Dr. Oyewo is a Specialist GP Trainee with East Norfolk Medical Practice and writes about her expericence with the GYUP cancer screening programme.
When I began participating in the cancer awareness and training sessions, my focus was naturally on the clinical framework, understanding how cancer champions are trained and how communities are encouraged to engage with their own healthcare.
However, my experience quickly evolved into something far more purposeful. By stepping outside the consulting room and into community spaces, I discovered that the real barriers to cancer screening are rarely just logical but can be rooted in mistrust, fear, and a disconnect between healthcare systems and the people they are designed to serve. This project helps tackle those barieers by bringing meanings to textbook screening programmes and into the heart of the community she serves.
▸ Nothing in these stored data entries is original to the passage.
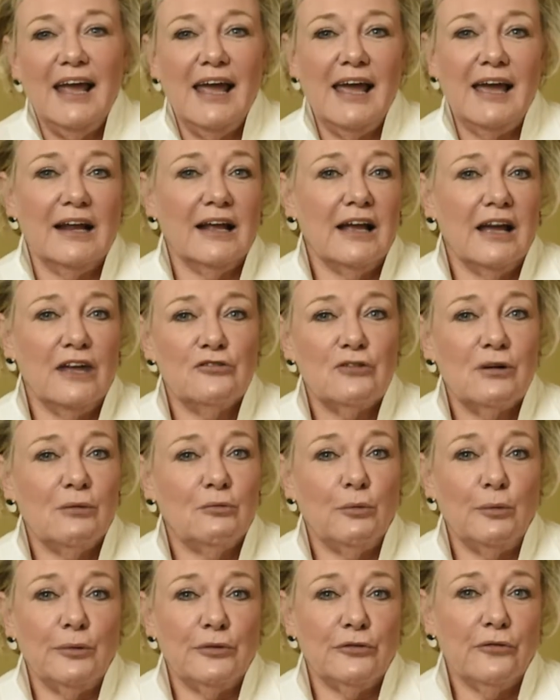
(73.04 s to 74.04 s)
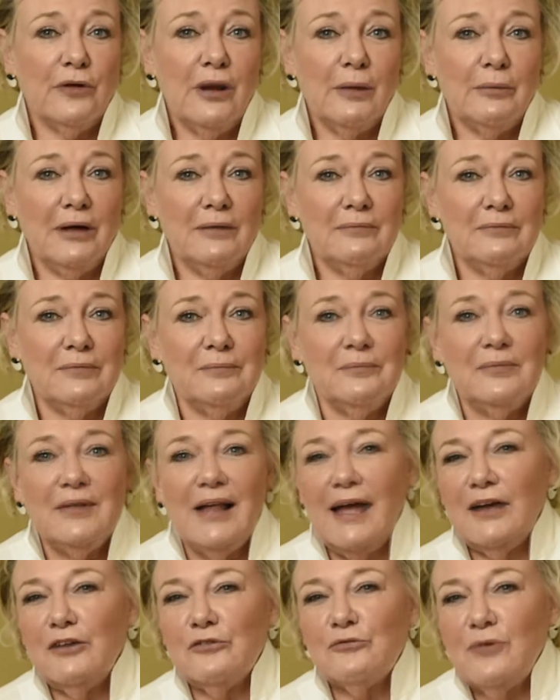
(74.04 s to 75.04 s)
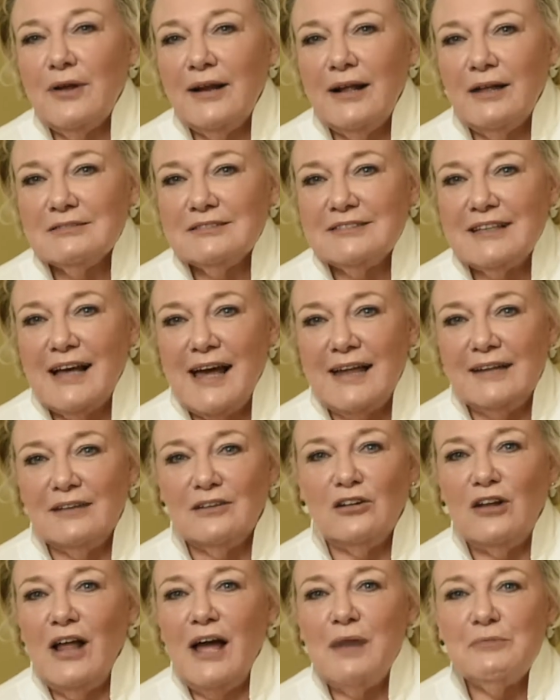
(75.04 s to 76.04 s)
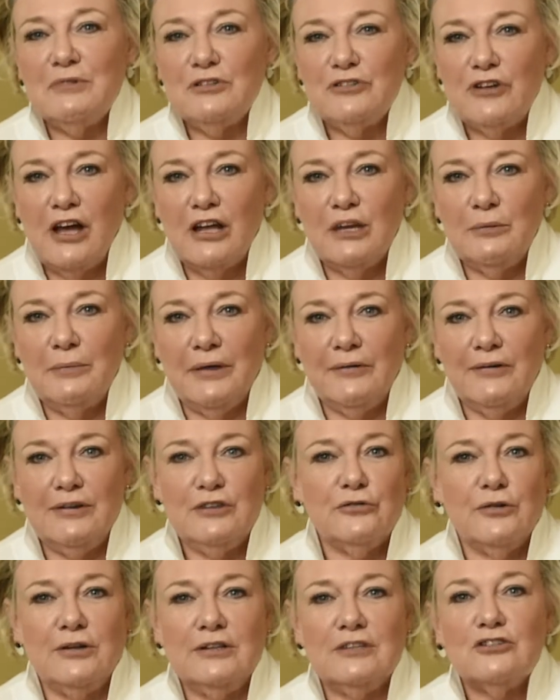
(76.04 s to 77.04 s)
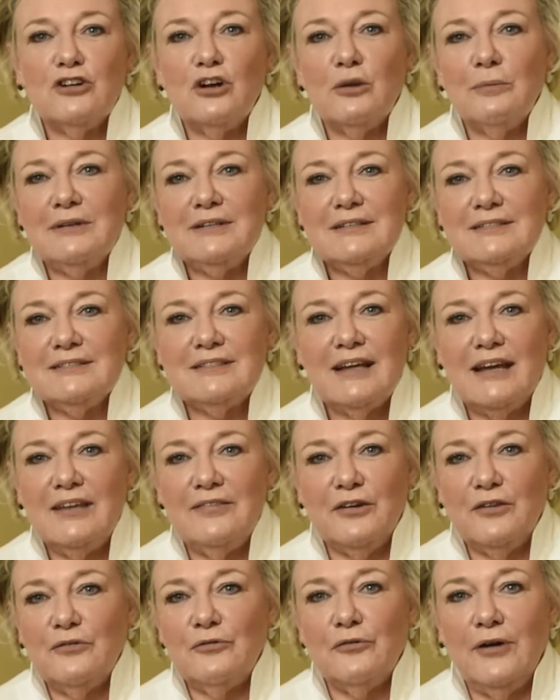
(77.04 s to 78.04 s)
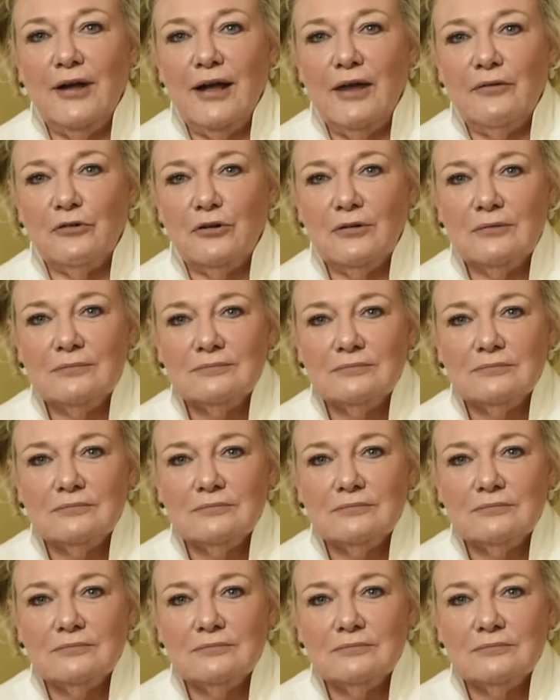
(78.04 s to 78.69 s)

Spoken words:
and I got in trouble with Grandma, I could run outside, climb the chinaberry tree, determined to stay there forever.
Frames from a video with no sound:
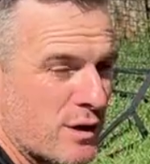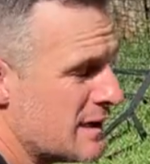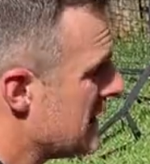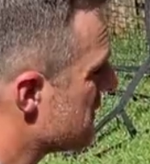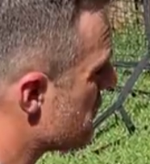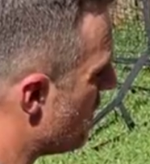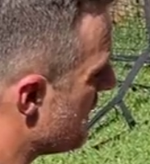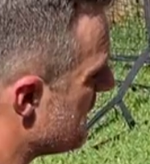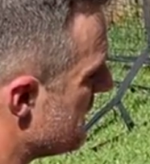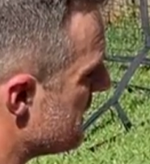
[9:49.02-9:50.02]
when a knee is
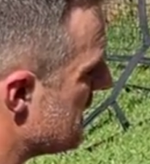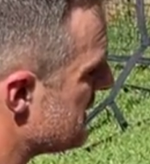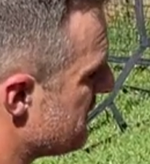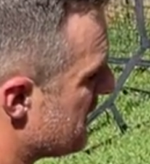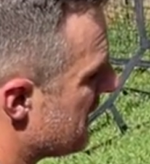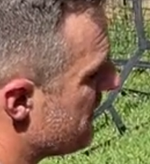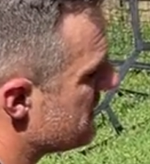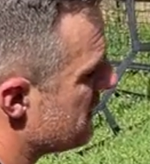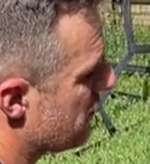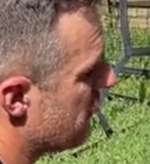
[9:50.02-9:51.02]
rolling in is if it comes
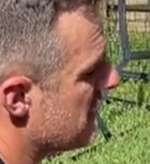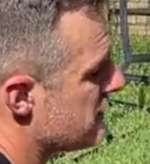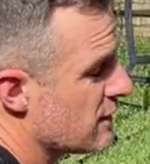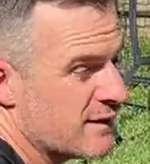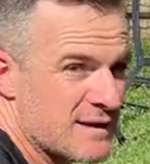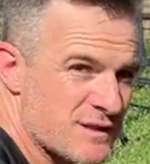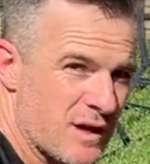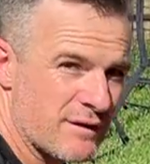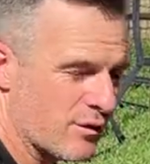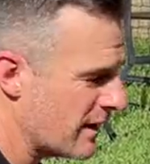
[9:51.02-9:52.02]
in and crashes on the
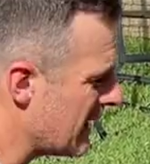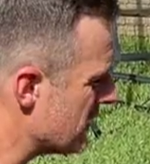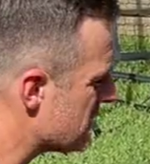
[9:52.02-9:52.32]
inside of your hand.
An eureka moment was in the preparation that preceded one of the sessions. Dr Flindall who is the lead GP had held several preparatory meetings to carefully consider how conversations around cancer screening would translate to people experiencing homelessness — a group whose needs are so often overlooked and understated. Where previous sessions had relied on larger, more centralised presentations, this one was deliberately reimagined around smaller groups, pictorial aids, and a facilitated approach that prioritised the individual over the message. Patient centered.
I facilitated a group of just four people and delivery, and assimilation was notably different. People discussed why they had previously missed screening appointments and the groups felt small enough that they could share. By the session's end, there was a visible change in understanding, and in motivation. One participant shared their own experience of being recalled for cervical screening and later being cleared — a moment that resonated deeply with the group than my logical explanations as to why screening is important. Hearing a relatable story from someone in the room transformed the information into something real, relatable, and worth acting on.
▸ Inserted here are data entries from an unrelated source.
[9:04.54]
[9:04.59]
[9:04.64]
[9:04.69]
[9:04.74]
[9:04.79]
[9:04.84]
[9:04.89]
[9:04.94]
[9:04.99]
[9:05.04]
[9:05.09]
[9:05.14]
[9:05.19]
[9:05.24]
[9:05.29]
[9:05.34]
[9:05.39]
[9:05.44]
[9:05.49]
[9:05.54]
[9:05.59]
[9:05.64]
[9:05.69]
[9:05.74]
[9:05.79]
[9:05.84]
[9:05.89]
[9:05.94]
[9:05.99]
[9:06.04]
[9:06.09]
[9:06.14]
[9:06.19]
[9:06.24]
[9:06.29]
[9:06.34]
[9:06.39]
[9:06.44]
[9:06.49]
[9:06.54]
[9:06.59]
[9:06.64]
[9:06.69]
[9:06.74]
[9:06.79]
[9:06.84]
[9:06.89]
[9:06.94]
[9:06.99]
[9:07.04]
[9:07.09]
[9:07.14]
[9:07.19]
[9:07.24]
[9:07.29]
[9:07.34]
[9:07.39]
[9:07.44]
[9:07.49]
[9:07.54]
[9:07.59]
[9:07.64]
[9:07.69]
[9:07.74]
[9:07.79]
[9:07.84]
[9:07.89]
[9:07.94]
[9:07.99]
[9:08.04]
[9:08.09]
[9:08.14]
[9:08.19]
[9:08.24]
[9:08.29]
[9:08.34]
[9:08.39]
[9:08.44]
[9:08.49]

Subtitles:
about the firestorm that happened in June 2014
Reflecting on these sessions, they have really brought home the community aspect of the National Health Service and why this is something to be cherished. Bringing clinicans close to the heart of the community in a way best suited for the community. I understand better that sustainable healthcare depends on meeting people where they are. Learning must be tailored to individual needs, participation must be actively encouraged, and teaching, like medicine itself, must continuously adapt.
I continue to have a growing passion for community-led health education, a deepened awareness of health inequalities, and the voices of the people I have met on this journey continues to be woven into the fabric of my journey into being a GP.